[Saved data entries]
-*-*-

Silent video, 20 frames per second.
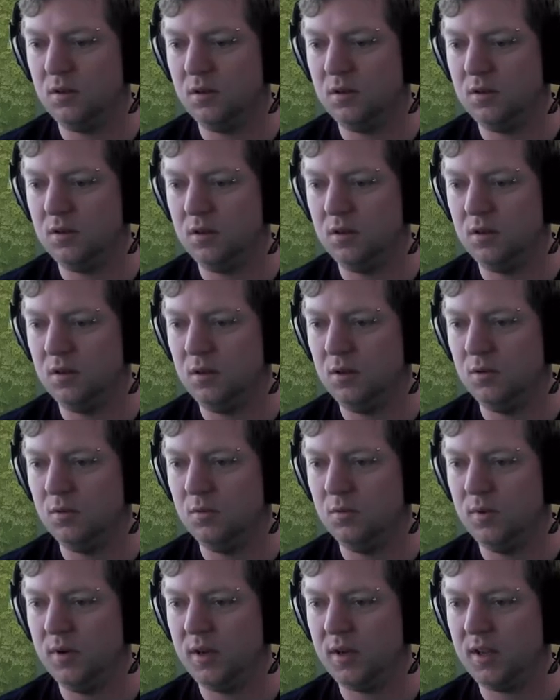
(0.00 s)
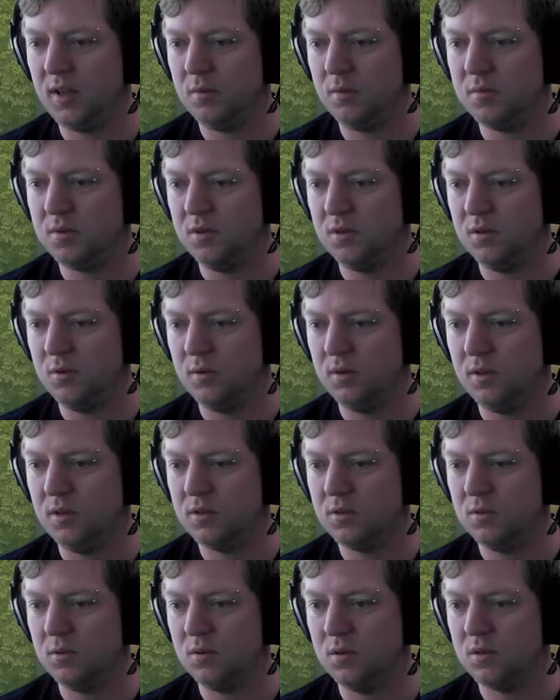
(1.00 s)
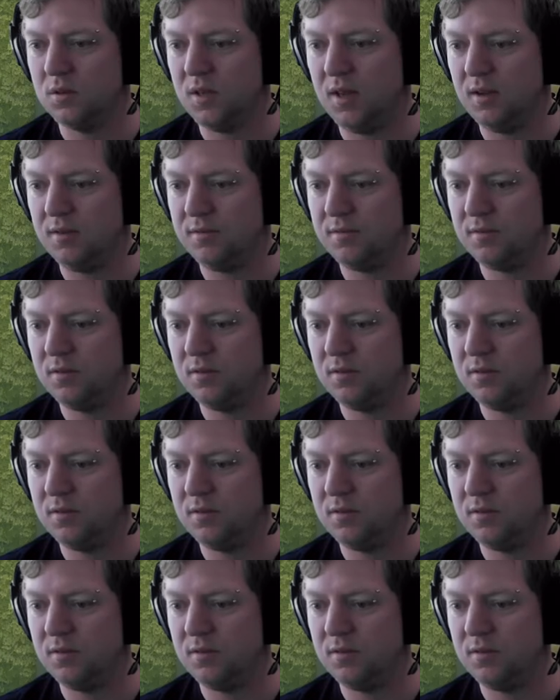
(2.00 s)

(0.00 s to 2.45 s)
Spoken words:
galoot when it comes to doing this sort of stuff.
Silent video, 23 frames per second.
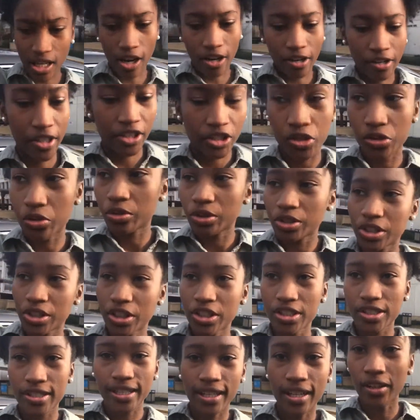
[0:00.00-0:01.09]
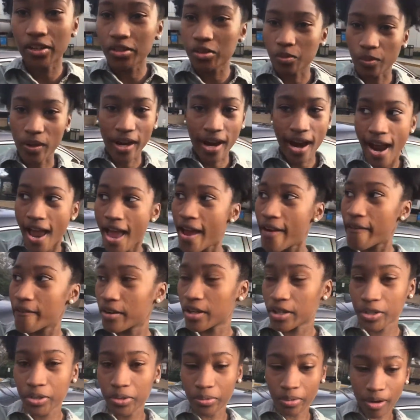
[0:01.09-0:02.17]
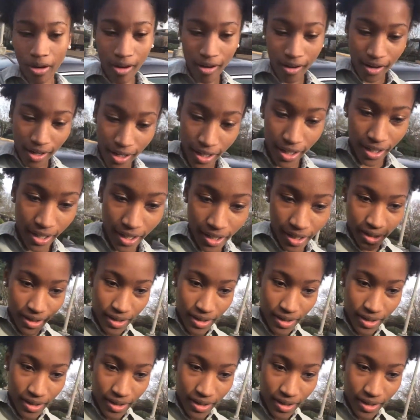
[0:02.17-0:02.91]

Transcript: are enjoying yourselves wherever you are.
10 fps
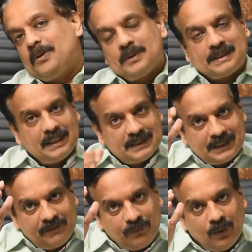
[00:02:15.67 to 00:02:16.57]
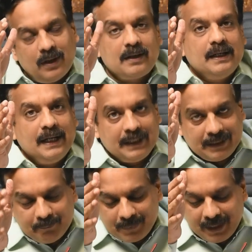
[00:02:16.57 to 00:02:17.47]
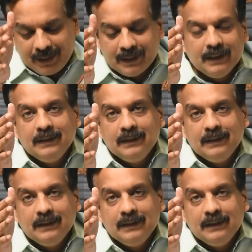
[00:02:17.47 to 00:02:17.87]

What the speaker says: questions, if you are attempting,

-*-*-

* [YOUR ASSIGNMENT]:
Without any pictures, please reproduce the full set of entries.

* [EXERCISE OUTPUT]:
Silent video, 20 frames per second.
(0.00 s)
(1.00 s)
(2.00 s)

(0.00 s to 2.45 s)
Spoken words:
galoot when it comes to doing this sort of stuff.
Silent video, 23 frames per second.
[0:00.00-0:01.09]
[0:01.09-0:02.17]
[0:02.17-0:02.91]

Transcript: are enjoying yourselves wherever you are.
10 fps
[00:02:15.67 to 00:02:16.57]
[00:02:16.57 to 00:02:17.47]
[00:02:17.47 to 00:02:17.87]

What the speaker says: questions, if you are attempting,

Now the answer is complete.